Wednesday, January 12, 2011

Ophir b+w

Ophir, Curry County, OR, Andrew D. Barron ©1/12/11
Ophir, Curry County, OR, Andrew D. Barron ©1/12/11
I parked in the secret spot. H1 on timer.
Euchre Creek marsh, Ophir, Curry County, OR, Andrew D. Barron ©1/12/11
Ophir, Curry County, OR, Andrew D. Barron ©1/12/11
Euchre creek meets the sea. Sisters Rocks, stoic in background.
Ophir, Curry County, OR, Andrew D. Barron ©1/12/11
December 13, 2009: there was a nice capture and it went out as color and 16:9. With the 150mm lens equivalent, Sisters Rocks are nicely prominent. Here is a 2011 treatment to that 2009 image, framed as shot in 4:3.
Euchre Creek marsh, Ophir, Curry County, OR, Andrew D. Barron ©12/13/09
Sisters Rocks from Euchre creek and Humbug behind. Between the Sisters, Port Orford clings to the edge.

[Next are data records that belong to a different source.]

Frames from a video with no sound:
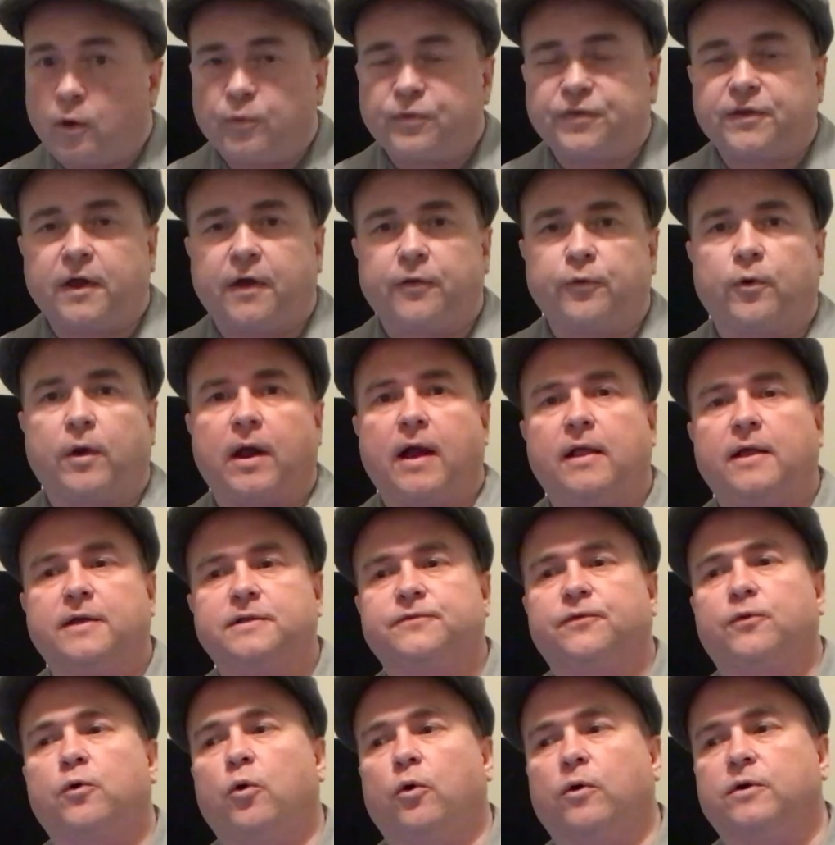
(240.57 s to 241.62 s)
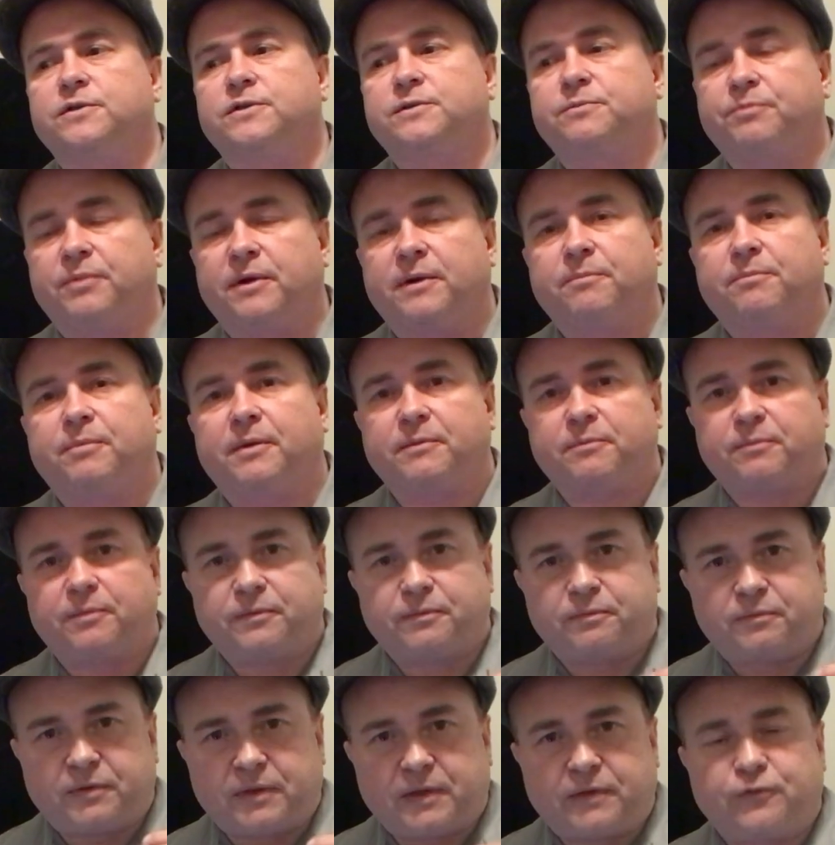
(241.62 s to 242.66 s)
with the other allies, of course, but
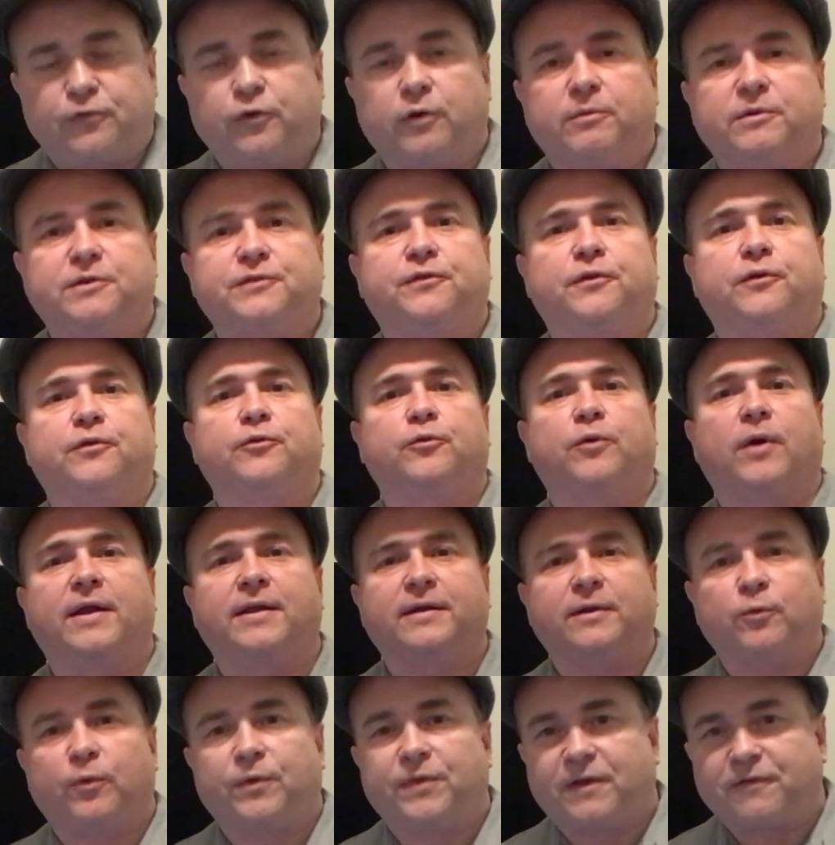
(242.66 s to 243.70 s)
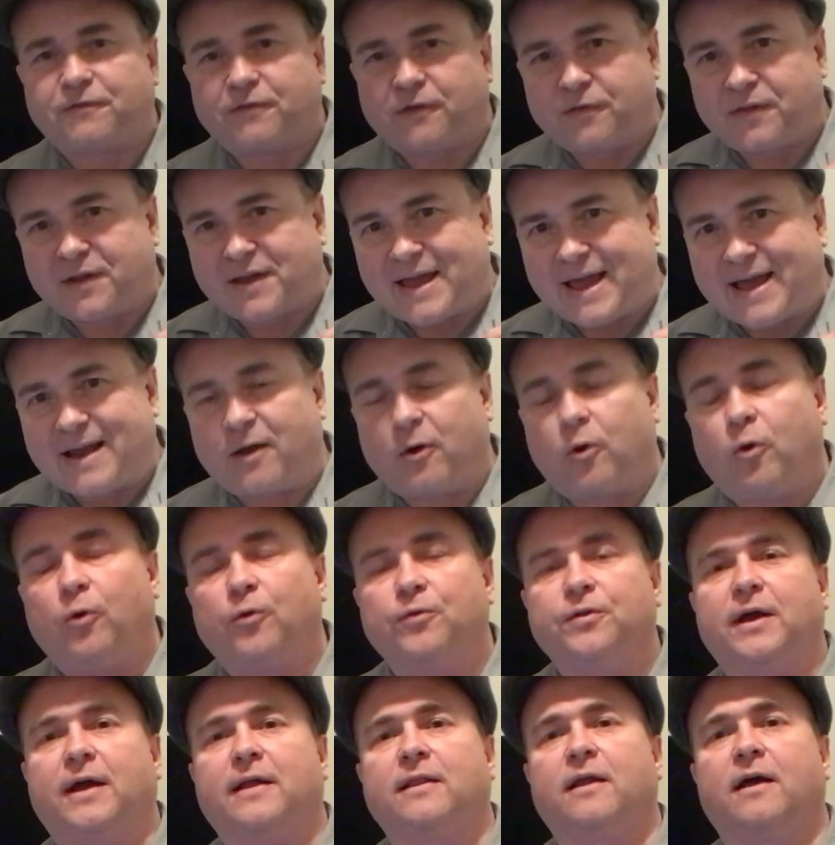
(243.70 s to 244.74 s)
the Germans feel threatened, and when they feel they cannot
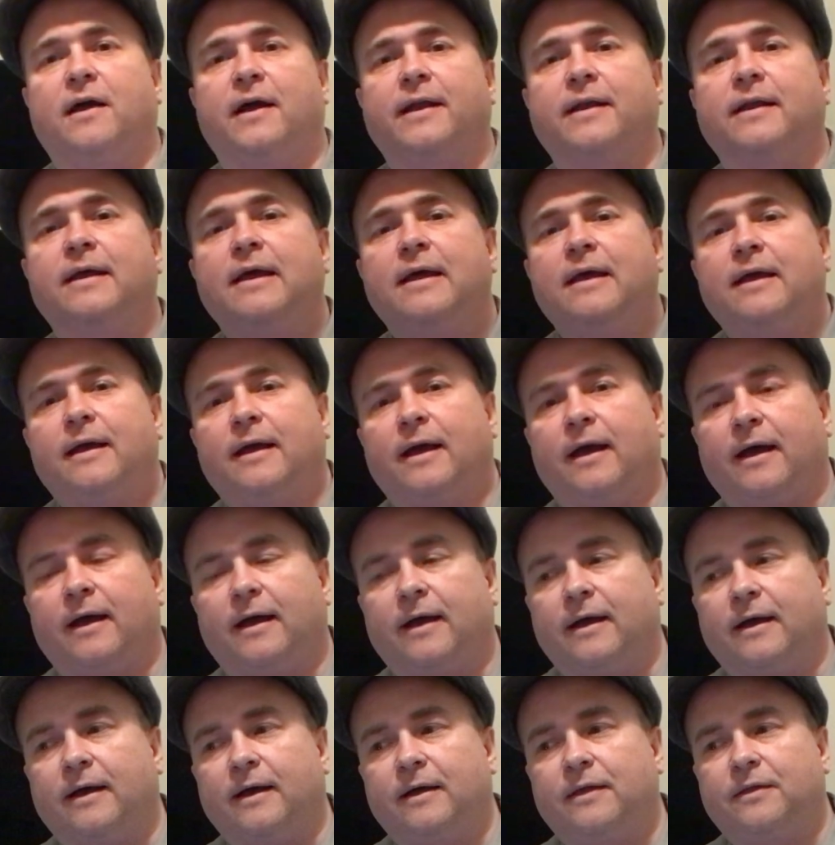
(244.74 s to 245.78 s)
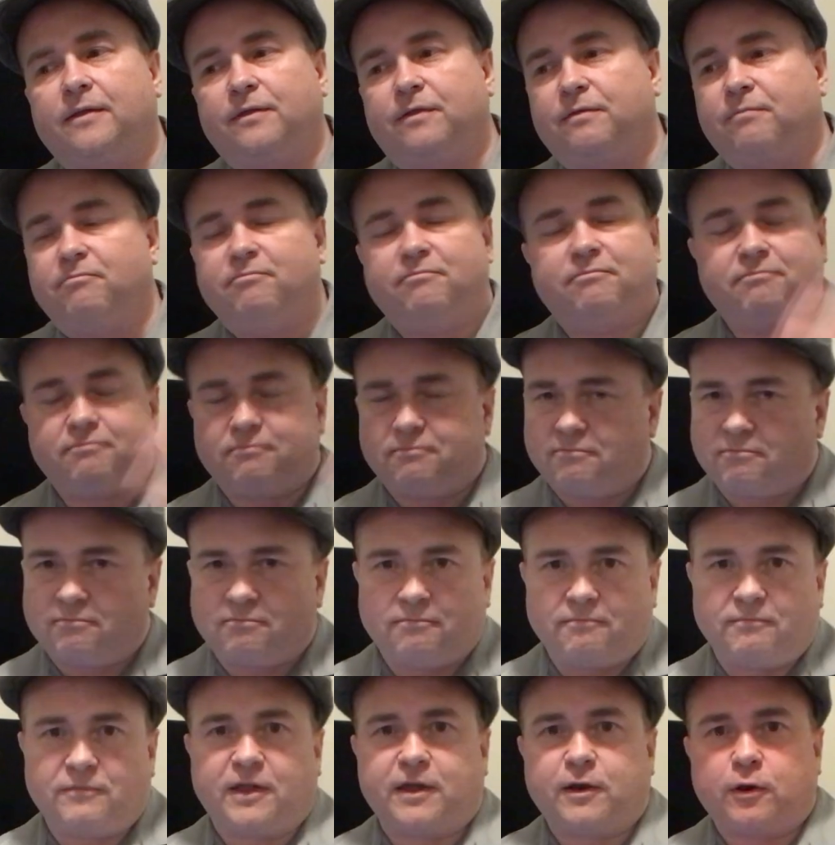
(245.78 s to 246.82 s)
hold that line,
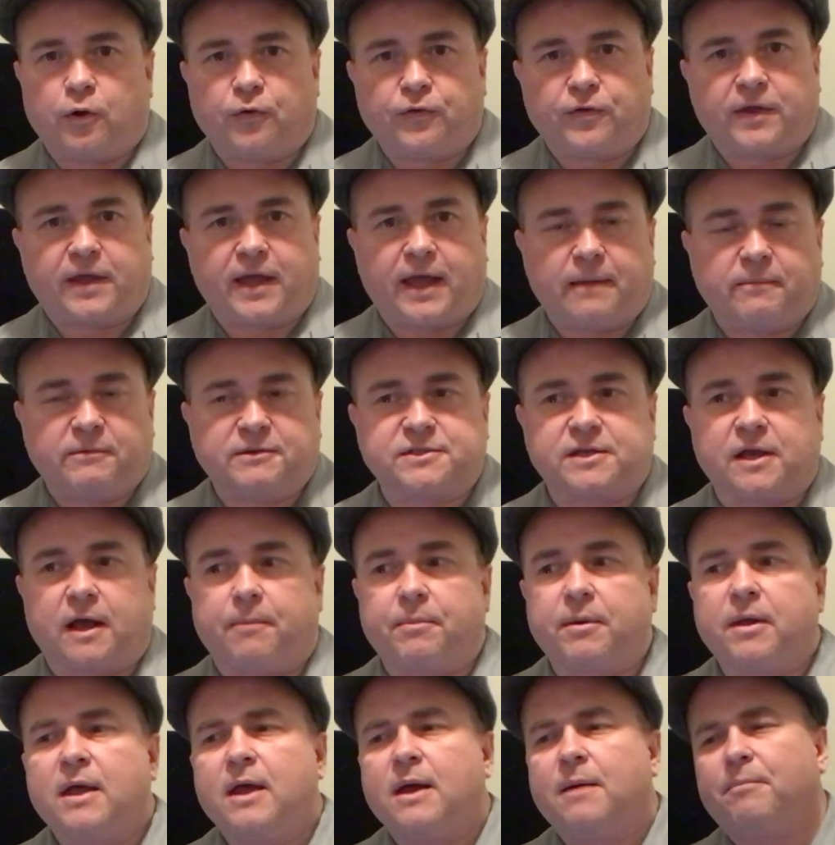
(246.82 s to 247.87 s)
they know the game is up.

Glad to see Examples: The Making of 40 Photographs at the Curry Public Library. There is much to read from Sir Ansel, a rather meticulous fellow. He references his Zone System, and also a myriad of expensive sounding large format cameras and lenses. Mr. Adams' descriptions of the process of printing from the negatives is often as long as capturing the shot. It is impressive to see the wide range of active years; 'Examples' has photos ranging from 1921-1982. Also noteworthy, Mr. Adams describes Ed Weston as working almost exclusively on "assignments from within," and regarded him with highest esteem. Hey, my copy of Singular Images arrived. This book is a collection of Mr. Adam’s take on Polaroid instant film. Somehow I ordered the more rare (and pricier) second printing.

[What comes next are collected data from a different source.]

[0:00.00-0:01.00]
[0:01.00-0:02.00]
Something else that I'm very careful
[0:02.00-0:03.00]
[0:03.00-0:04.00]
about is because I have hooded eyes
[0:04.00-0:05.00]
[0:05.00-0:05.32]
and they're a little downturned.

Ah yes, I am in black and white la la land. Which to print at 8x10? How many? A winter image from 2/22/2008 thanks to some recent considerations about winter photography. Taken to 5:4 b+w (though it works better at 3:2 or 16:9):
Ice storm, Zion, Henderson County, KY, Andrew D. Barron ©2/22/08
“Grab your coat, darlin’, it’s gonna be cold along the way. Yeah, it’s a nice place to visit; sure didn’t mean to stay.”
Ice storm, Zion Kentucky.

But wait, POW! I found his image from the other day. The H1’s f/8 look into Euchre Creek tree:
Trees at Euchre Creek, Ophir, Curry County, OR, Andrew D. Barron ©1/06/11
Only now am I remotely ready to digest Mr. Adams’ ‘how I made this image’ discourse. One thing that struck me about ‘Examples’ is his consistent use of a yellow-type filter on landscape shots. He writes for Clearing Winter Storm, (that I mentioned recently) “No. 8 to remove the atmospheric haze inevitable with subjects several miles or more distant. I would have used No.6 if it had been in my kit.” Mr. Adams’ cited filters (by no means complete):
Wratten no. 8 (K2) [no filter factor], No.12, No. 15 (orange yellow), No. 15 3x, No. 58, and as he got in Hasselblad’s, Zeiss yellow filter factor 2x, and “Zeiss strong orange”.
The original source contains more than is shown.